Learning to localize the sound source in videos without explicit annotations is a novel area of audio-visual research. Existing work in this area focuses on creating attention maps to capture the correlation between the two modalities to localize the source of the sound. In a video, oftentimes, the objects exhibiting movement are the ones generating the sound. In this work, we capture this characteristic by modeling the optical flow in a video as a prior to better aid in localizing the sound source. We further demonstrate that the addition of flow-based attention substantially improves visual sound source localization. Finally, we benchmark our method on standard sound source localization datasets and achieve state-of-the-art performance on the Soundnet Flickr and VGG Sound Source datasets.

Model Figure

Installing The Environment

Create a virtual environment (Optional) and install necessary packages using:

python3 -m venv venv

pip install --upgrade pip

pip install -r requirements.txt --extra-index-url https://download.pytorch.org/whl/cu116

source venv/bin/activate

Dataset Preprocessing

Flickr SoundNet

Download the Flickr SoundNet data using resources found in flickr-soundnet-dl.

Download the Flickr SoundNet testing dataset from Learning to localize sound sources.

We separate train and test samples by splitting SoundNet's urls_public.txt into train and test portions and then download each separately. You can accomplish this by looking at id's present in metadata/flickr_test_trimmed.csv and metadata/flickr_test_expanded.csv.

WARNING: Make sure to set infinite duration to download test videos. Not doing so will cause errors in dataset construction

After downloading the Flickr SoundNet data (folder structure should resemble data/ with audio/ and video/ within it), you will most likely be missing a portion of data due to videos being removed or deleted. We provide the exact data we used to train and test, provided in metadata/. You may construct your own .csv and .txt files of the data you have available.

Once your data is downloaded with new train and test files, run the following preproccessing scripts:

python preprocess/preprocess_flickr_train.py

python preprocess/preprocess_flickr_test.py

VGG Sound & VGG Sound Source

These instructions are coming soon!

Pretrained Models

We release models pretrained on Flickr SoundNet and VGG Sound. You may freely use these to experiment and test with.

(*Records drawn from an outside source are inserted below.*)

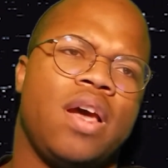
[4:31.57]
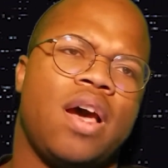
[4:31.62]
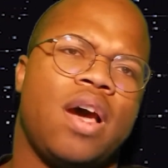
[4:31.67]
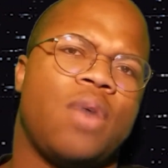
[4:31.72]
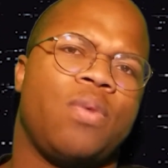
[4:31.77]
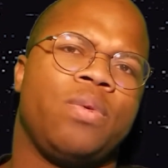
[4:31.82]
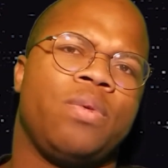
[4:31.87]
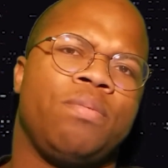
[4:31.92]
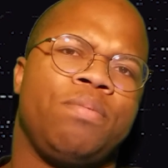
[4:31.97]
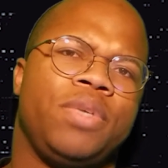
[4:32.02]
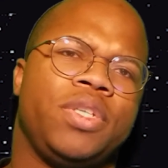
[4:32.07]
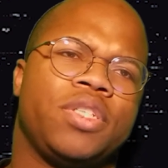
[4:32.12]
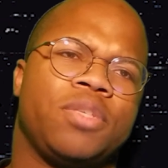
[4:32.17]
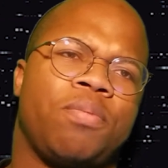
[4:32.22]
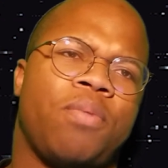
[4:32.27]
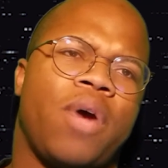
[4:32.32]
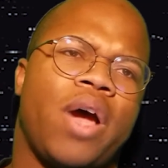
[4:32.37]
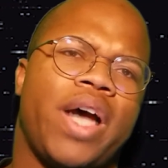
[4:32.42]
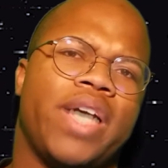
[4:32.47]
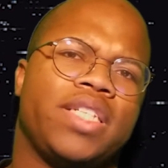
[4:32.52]
I wouldn't be
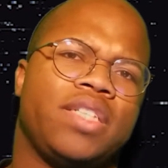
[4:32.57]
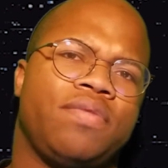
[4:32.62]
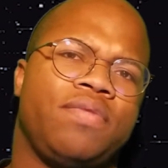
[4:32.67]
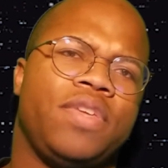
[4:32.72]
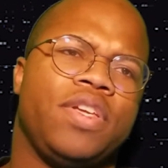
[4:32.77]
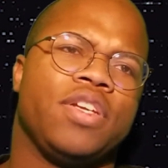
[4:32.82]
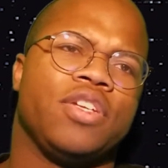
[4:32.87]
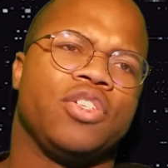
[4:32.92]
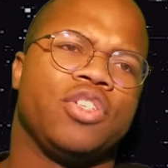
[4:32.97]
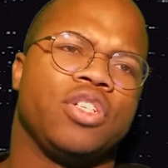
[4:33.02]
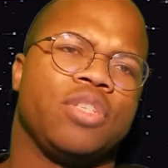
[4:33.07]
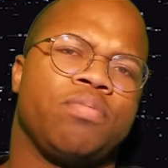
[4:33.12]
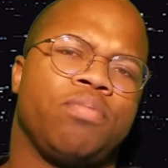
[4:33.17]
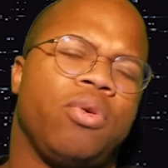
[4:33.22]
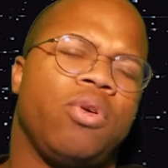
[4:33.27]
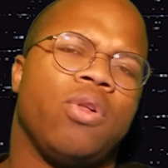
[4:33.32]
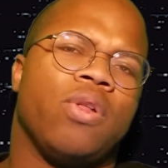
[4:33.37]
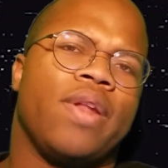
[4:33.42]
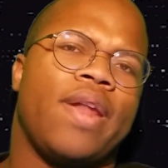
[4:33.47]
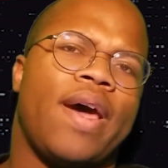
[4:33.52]
surprised if he can just
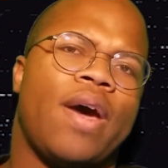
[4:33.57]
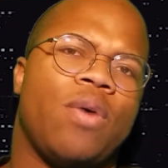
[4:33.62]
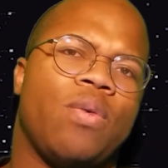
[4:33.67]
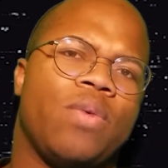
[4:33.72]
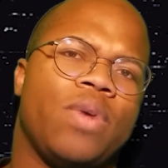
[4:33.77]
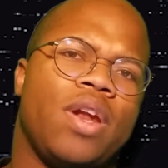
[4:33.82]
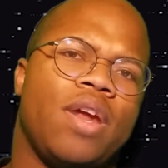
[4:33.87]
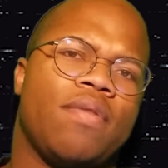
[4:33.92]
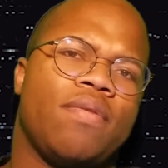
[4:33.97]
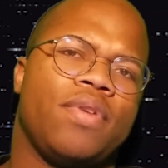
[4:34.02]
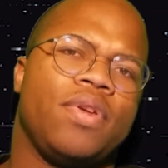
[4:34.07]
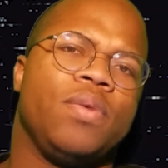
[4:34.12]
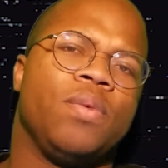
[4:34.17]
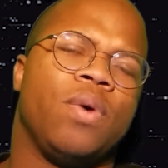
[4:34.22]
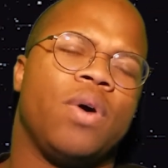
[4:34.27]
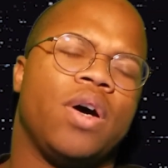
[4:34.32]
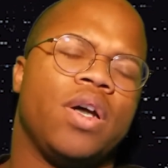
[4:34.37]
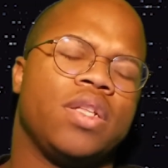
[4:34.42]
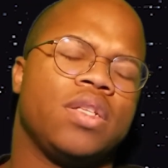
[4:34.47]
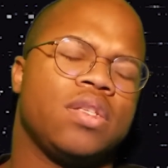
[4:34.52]
pull it out whenever he
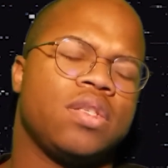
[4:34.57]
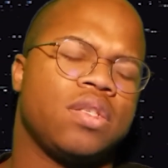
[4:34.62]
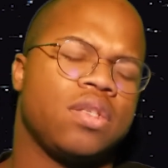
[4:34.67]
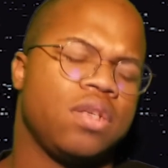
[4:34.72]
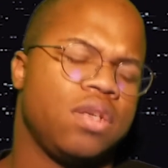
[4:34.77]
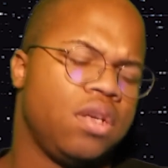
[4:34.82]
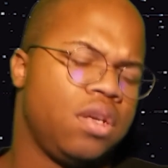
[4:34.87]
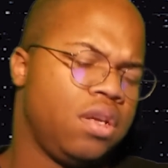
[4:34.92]
wants.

Once downloaded, place the .pth files into weights/

Testing Provided Models

Example script to test on Flickr SoundNet:

python test.py --test_data_path <test folder path> --gt_path <path to Annotation folder> --testset <flickr, flickr_expanded> --gpus 1 --ckpt weights/flickr.pth

Training Your Own Model

Example script to train on 10k Flickr samples:

python3 train.py --train_data_path <train folder path> --test_data_path <test folder path> --gt_path <path to Annotation folder> --trainset flickr_train_10k --testset flickr --epochs 100 --batch_size 128 --lr 0.001 --flow 1 --gpus 1 --freeze_vision 1 --name "<your experiment name>"

Testing Your Own Model

If you want to test your own model you trained, you can use the .ckpt file Pytorch Lightning automatically saves, found in logs/<experiment name>/best.ckpt.

Citation

If you use our code, please cite the following paper:

@article{fedorishin2022hear,
  title={Hear The Flow: Optical Flow-Based Self-Supervised Visual Sound Source Localization},
  author={Fedorishin, Dennis and Mohan, Deen Dayal and Jawade, Bhavin and Setlur, Srirangaraj and Govindaraju, Venu},
  journal={arXiv preprint arXiv:2211.03019},
  year={2022}
}

References

Here are related works, codebases we have built off of, and other great resources in this area of research. Please check them out!

Misc. Notes

Due to code/data modifications, the expanded Flickr SoundNet testing set has 1,666 samples instead of 1,769 reported in the paper's supplementary material. This change has little-to-no change in testing results.